:: REQUIRED WORK ::
Include in the output exactly the lines from the opening of the data through the line containing "What the speaker", and nothing more.

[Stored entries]
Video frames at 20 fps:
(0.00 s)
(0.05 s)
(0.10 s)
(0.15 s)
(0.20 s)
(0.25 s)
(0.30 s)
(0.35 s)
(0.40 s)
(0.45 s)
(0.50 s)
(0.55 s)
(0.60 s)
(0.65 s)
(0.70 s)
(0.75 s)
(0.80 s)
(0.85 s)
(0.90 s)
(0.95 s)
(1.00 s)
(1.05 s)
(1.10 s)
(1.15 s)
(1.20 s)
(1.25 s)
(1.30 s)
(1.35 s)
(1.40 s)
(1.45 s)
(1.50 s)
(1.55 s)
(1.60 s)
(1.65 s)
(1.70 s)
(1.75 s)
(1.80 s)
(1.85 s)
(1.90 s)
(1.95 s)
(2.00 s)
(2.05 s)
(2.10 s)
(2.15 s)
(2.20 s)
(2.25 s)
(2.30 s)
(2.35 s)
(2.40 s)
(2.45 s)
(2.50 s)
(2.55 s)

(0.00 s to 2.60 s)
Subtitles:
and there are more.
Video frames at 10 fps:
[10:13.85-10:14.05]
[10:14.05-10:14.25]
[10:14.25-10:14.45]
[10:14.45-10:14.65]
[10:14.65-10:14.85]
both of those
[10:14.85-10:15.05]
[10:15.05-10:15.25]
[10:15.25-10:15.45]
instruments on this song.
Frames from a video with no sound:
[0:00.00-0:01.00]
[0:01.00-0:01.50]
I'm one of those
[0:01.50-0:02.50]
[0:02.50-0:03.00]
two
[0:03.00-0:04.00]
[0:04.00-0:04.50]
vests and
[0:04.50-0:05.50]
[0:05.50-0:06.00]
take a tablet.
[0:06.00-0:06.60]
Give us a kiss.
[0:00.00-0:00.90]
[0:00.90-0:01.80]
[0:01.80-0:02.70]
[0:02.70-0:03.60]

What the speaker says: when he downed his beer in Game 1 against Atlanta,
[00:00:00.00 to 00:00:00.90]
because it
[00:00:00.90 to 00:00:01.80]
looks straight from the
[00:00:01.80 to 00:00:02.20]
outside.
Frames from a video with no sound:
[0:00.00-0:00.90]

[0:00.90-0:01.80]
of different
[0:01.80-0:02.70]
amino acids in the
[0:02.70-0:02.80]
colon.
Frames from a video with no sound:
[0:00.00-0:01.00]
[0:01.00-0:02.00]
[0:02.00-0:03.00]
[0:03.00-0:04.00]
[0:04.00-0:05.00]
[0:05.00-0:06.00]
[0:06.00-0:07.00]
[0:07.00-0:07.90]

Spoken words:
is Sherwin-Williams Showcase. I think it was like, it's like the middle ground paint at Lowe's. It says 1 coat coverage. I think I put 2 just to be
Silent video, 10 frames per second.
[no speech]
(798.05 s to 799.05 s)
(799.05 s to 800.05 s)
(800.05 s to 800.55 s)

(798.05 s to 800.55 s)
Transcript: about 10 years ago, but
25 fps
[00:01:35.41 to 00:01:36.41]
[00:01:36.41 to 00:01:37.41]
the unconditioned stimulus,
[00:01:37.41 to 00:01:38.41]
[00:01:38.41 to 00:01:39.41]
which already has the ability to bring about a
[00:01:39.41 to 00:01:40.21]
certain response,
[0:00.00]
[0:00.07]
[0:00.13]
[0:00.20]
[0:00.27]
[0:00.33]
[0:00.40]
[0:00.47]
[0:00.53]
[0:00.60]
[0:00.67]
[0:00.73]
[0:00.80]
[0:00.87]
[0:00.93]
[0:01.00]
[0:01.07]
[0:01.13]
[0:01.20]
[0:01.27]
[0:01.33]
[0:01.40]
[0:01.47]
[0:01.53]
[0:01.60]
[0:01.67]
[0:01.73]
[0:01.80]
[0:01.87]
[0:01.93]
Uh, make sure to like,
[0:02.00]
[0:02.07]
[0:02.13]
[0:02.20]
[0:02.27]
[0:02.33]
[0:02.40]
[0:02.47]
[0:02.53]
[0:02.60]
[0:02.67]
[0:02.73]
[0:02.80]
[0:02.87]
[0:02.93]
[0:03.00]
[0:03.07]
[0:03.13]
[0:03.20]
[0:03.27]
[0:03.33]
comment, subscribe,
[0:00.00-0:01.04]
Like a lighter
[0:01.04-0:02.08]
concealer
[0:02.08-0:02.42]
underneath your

:: WRITTEN SOLUTION ::
Video frames at 20 fps:
(0.00 s)
(0.05 s)
(0.10 s)
(0.15 s)
(0.20 s)
(0.25 s)
(0.30 s)
(0.35 s)
(0.40 s)
(0.45 s)
(0.50 s)
(0.55 s)
(0.60 s)
(0.65 s)
(0.70 s)
(0.75 s)
(0.80 s)
(0.85 s)
(0.90 s)
(0.95 s)
(1.00 s)
(1.05 s)
(1.10 s)
(1.15 s)
(1.20 s)
(1.25 s)
(1.30 s)
(1.35 s)
(1.40 s)
(1.45 s)
(1.50 s)
(1.55 s)
(1.60 s)
(1.65 s)
(1.70 s)
(1.75 s)
(1.80 s)
(1.85 s)
(1.90 s)
(1.95 s)
(2.00 s)
(2.05 s)
(2.10 s)
(2.15 s)
(2.20 s)
(2.25 s)
(2.30 s)
(2.35 s)
(2.40 s)
(2.45 s)
(2.50 s)
(2.55 s)

(0.00 s to 2.60 s)
Subtitles:
and there are more.
Video frames at 10 fps:
[10:13.85-10:14.05]
[10:14.05-10:14.25]
[10:14.25-10:14.45]
[10:14.45-10:14.65]
[10:14.65-10:14.85]
both of those
[10:14.85-10:15.05]
[10:15.05-10:15.25]
[10:15.25-10:15.45]
instruments on this song.
Frames from a video with no sound:
[0:00.00-0:01.00]
[0:01.00-0:01.50]
I'm one of those
[0:01.50-0:02.50]
[0:02.50-0:03.00]
two
[0:03.00-0:04.00]
[0:04.00-0:04.50]
vests and
[0:04.50-0:05.50]
[0:05.50-0:06.00]
take a tablet.
[0:06.00-0:06.60]
Give us a kiss.
[0:00.00-0:00.90]
[0:00.90-0:01.80]
[0:01.80-0:02.70]
[0:02.70-0:03.60]

What the speaker says: when he downed his beer in Game 1 against Atlanta,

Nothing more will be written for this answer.